> [TASK] Leave out the images and output the records word for word.

** Opening DATASET RECORDS block **

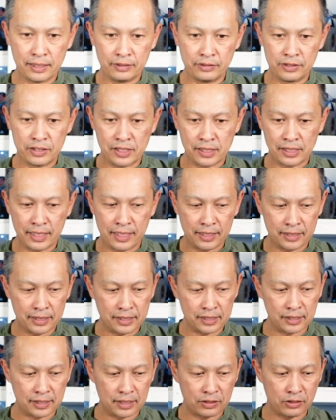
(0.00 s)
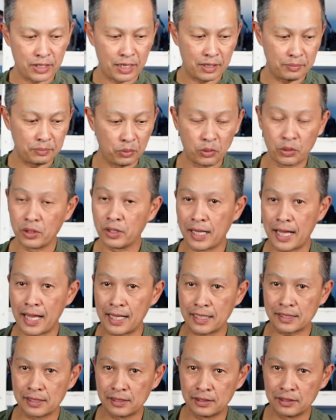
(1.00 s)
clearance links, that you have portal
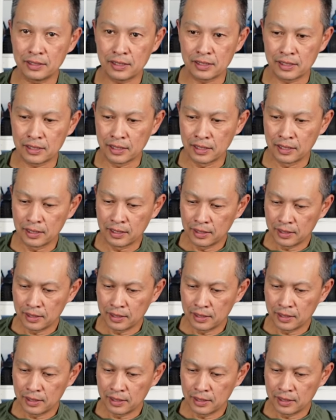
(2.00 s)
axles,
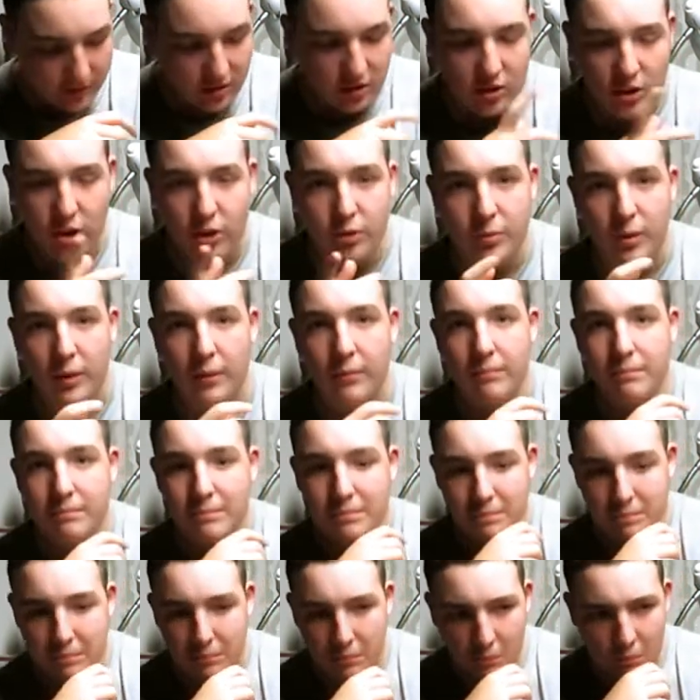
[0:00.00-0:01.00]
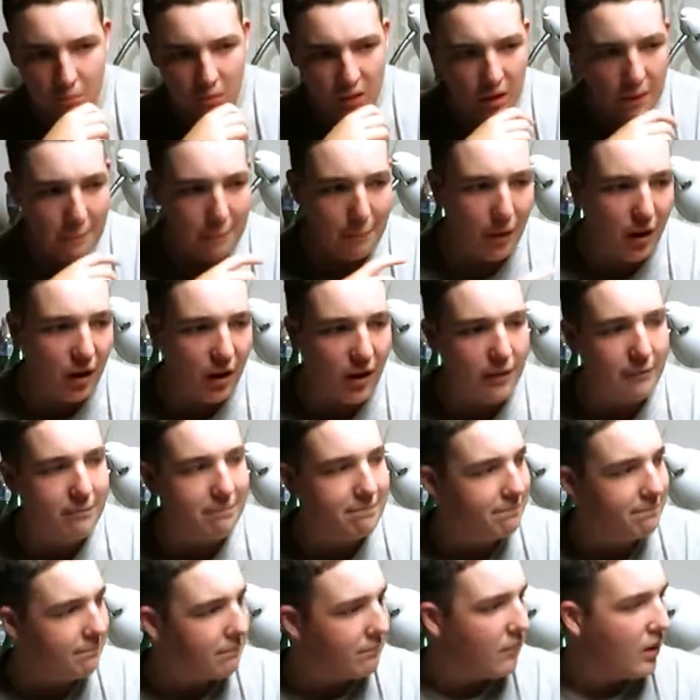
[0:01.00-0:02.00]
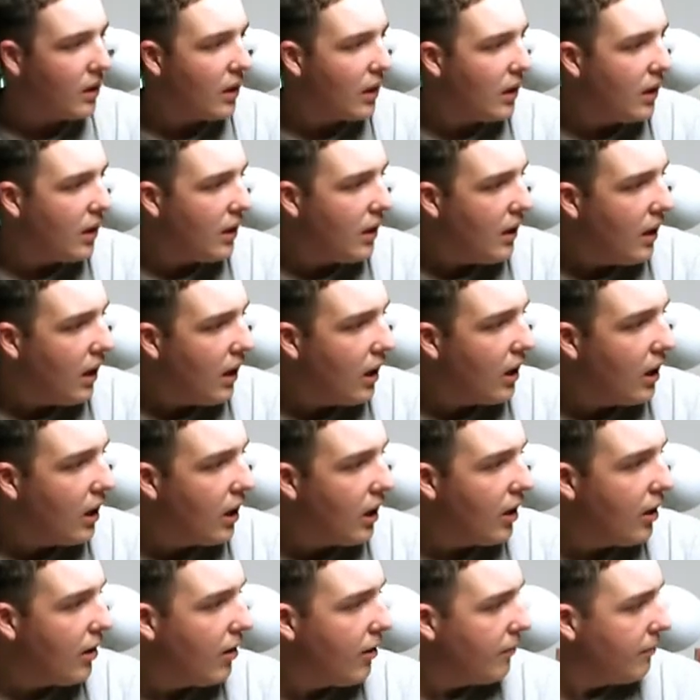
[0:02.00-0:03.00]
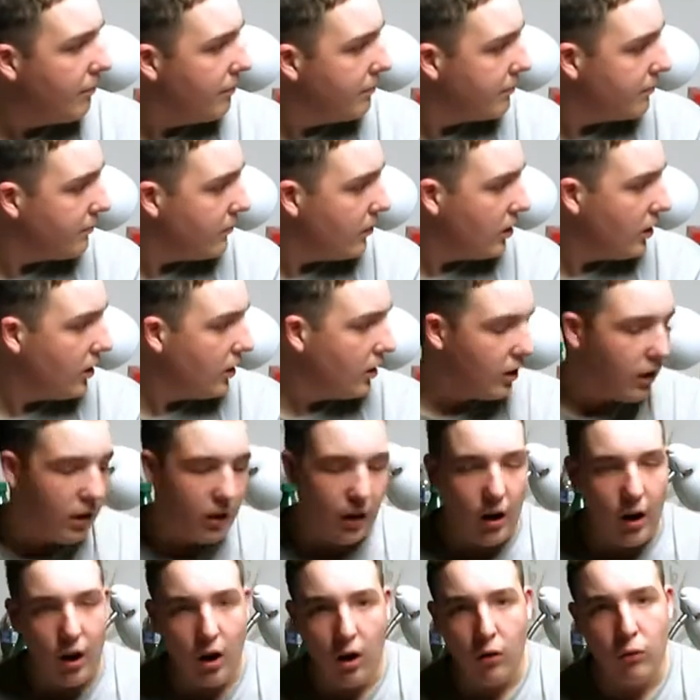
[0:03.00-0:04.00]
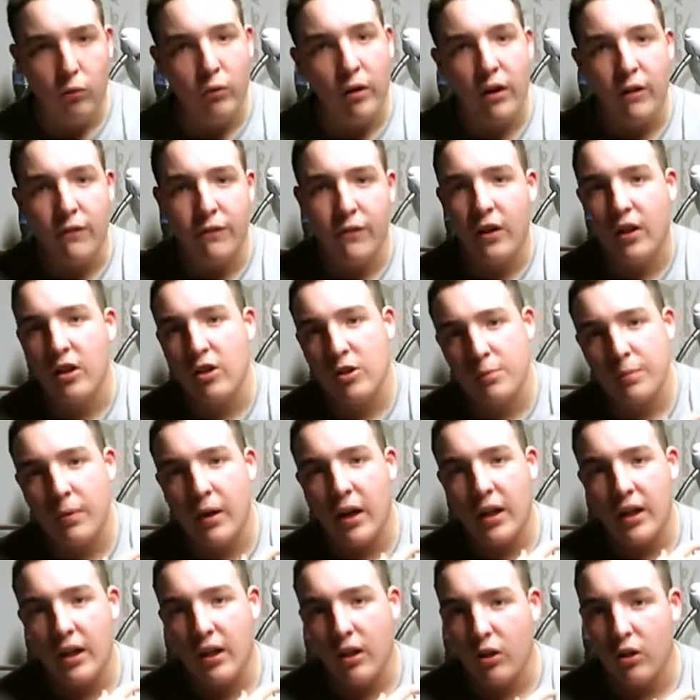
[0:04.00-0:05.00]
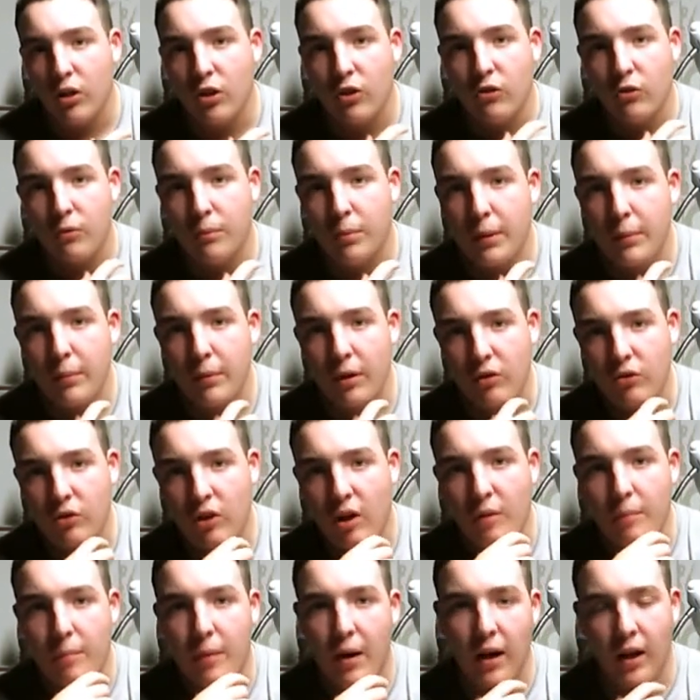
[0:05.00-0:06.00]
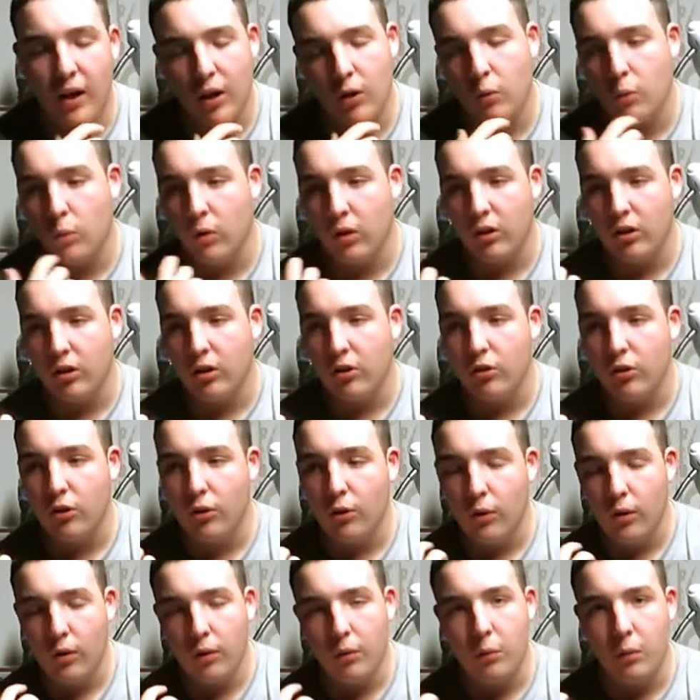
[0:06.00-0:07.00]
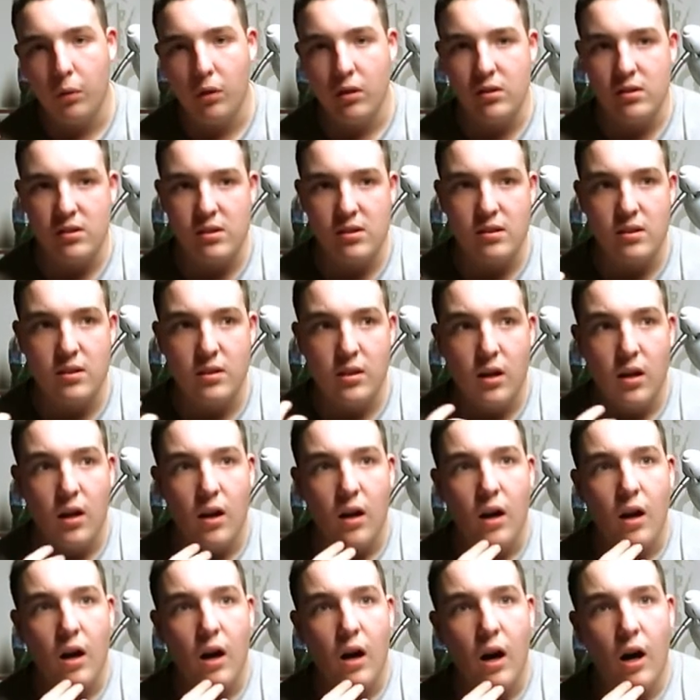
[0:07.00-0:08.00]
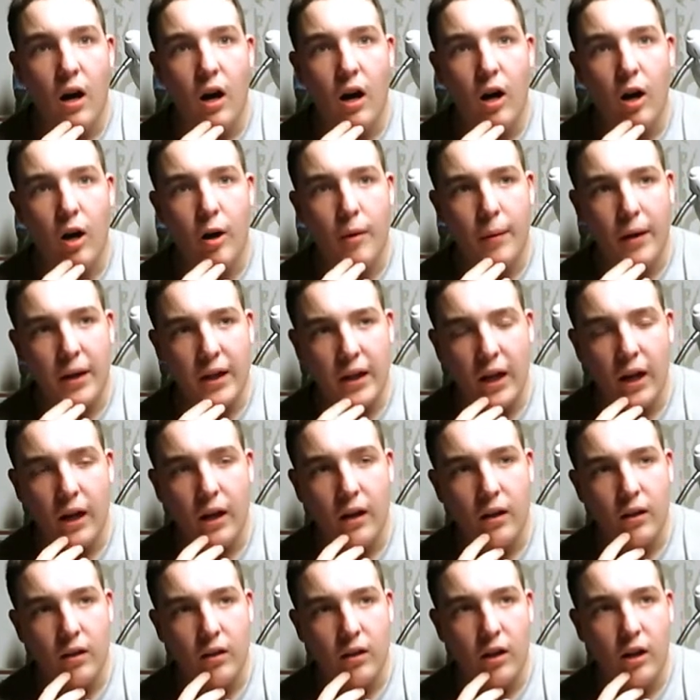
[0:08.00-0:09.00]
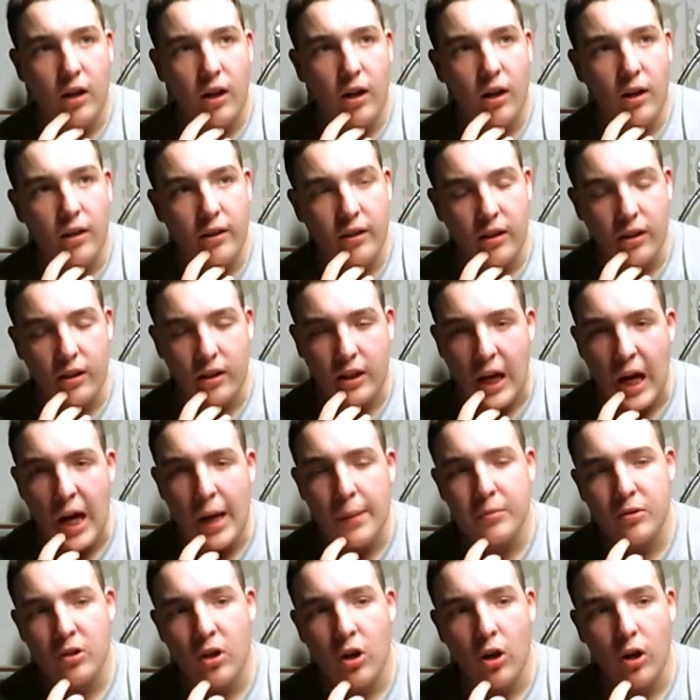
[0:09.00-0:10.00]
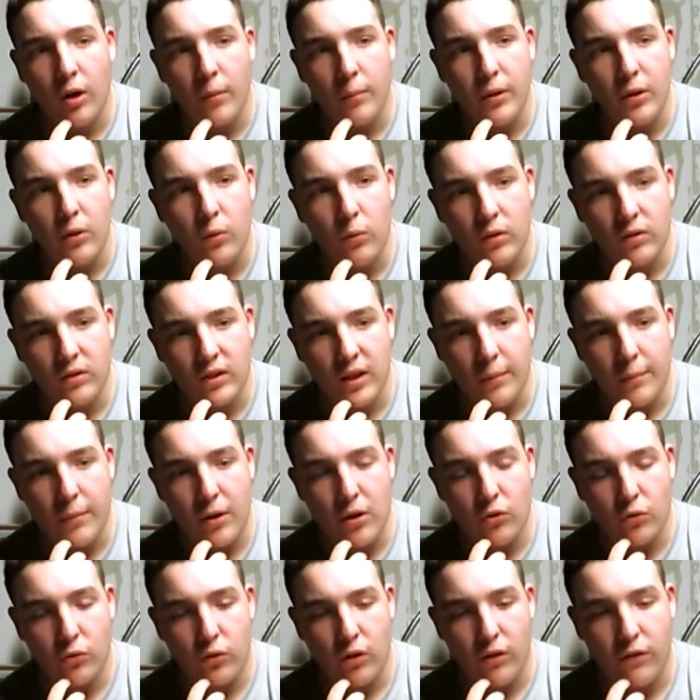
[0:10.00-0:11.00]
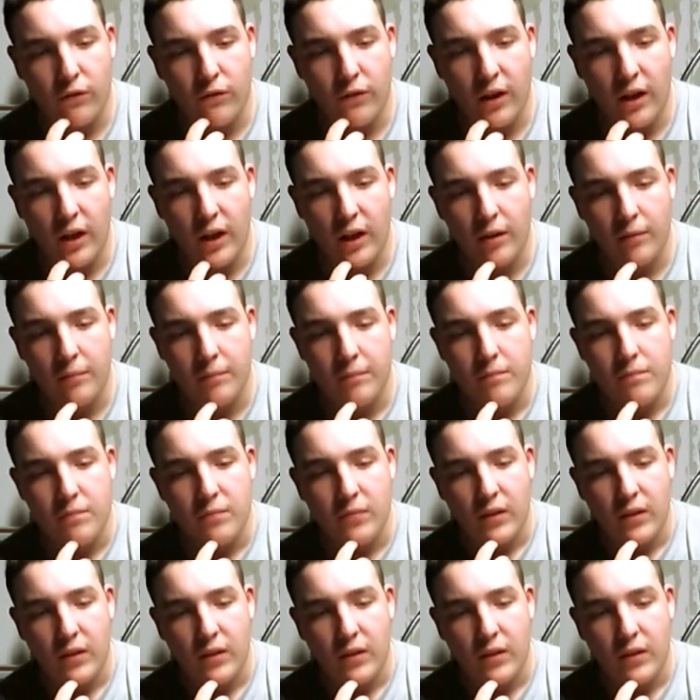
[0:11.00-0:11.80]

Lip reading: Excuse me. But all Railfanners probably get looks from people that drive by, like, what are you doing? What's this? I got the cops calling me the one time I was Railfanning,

** Closing DATASET RECORDS block **

> [ANSWER TO THIS EXERCISE]
(0.00 s)
(1.00 s)
clearance links, that you have portal
(2.00 s)
axles,
[0:00.00-0:01.00]
[0:01.00-0:02.00]
[0:02.00-0:03.00]
[0:03.00-0:04.00]
[0:04.00-0:05.00]
[0:05.00-0:06.00]
[0:06.00-0:07.00]
[0:07.00-0:08.00]
[0:08.00-0:09.00]
[0:09.00-0:10.00]
[0:10.00-0:11.00]
[0:11.00-0:11.80]

Lip reading: Excuse me. But all Railfanners probably get looks from people that drive by, like, what are you doing? What's this? I got the cops calling me the one time I was Railfanning,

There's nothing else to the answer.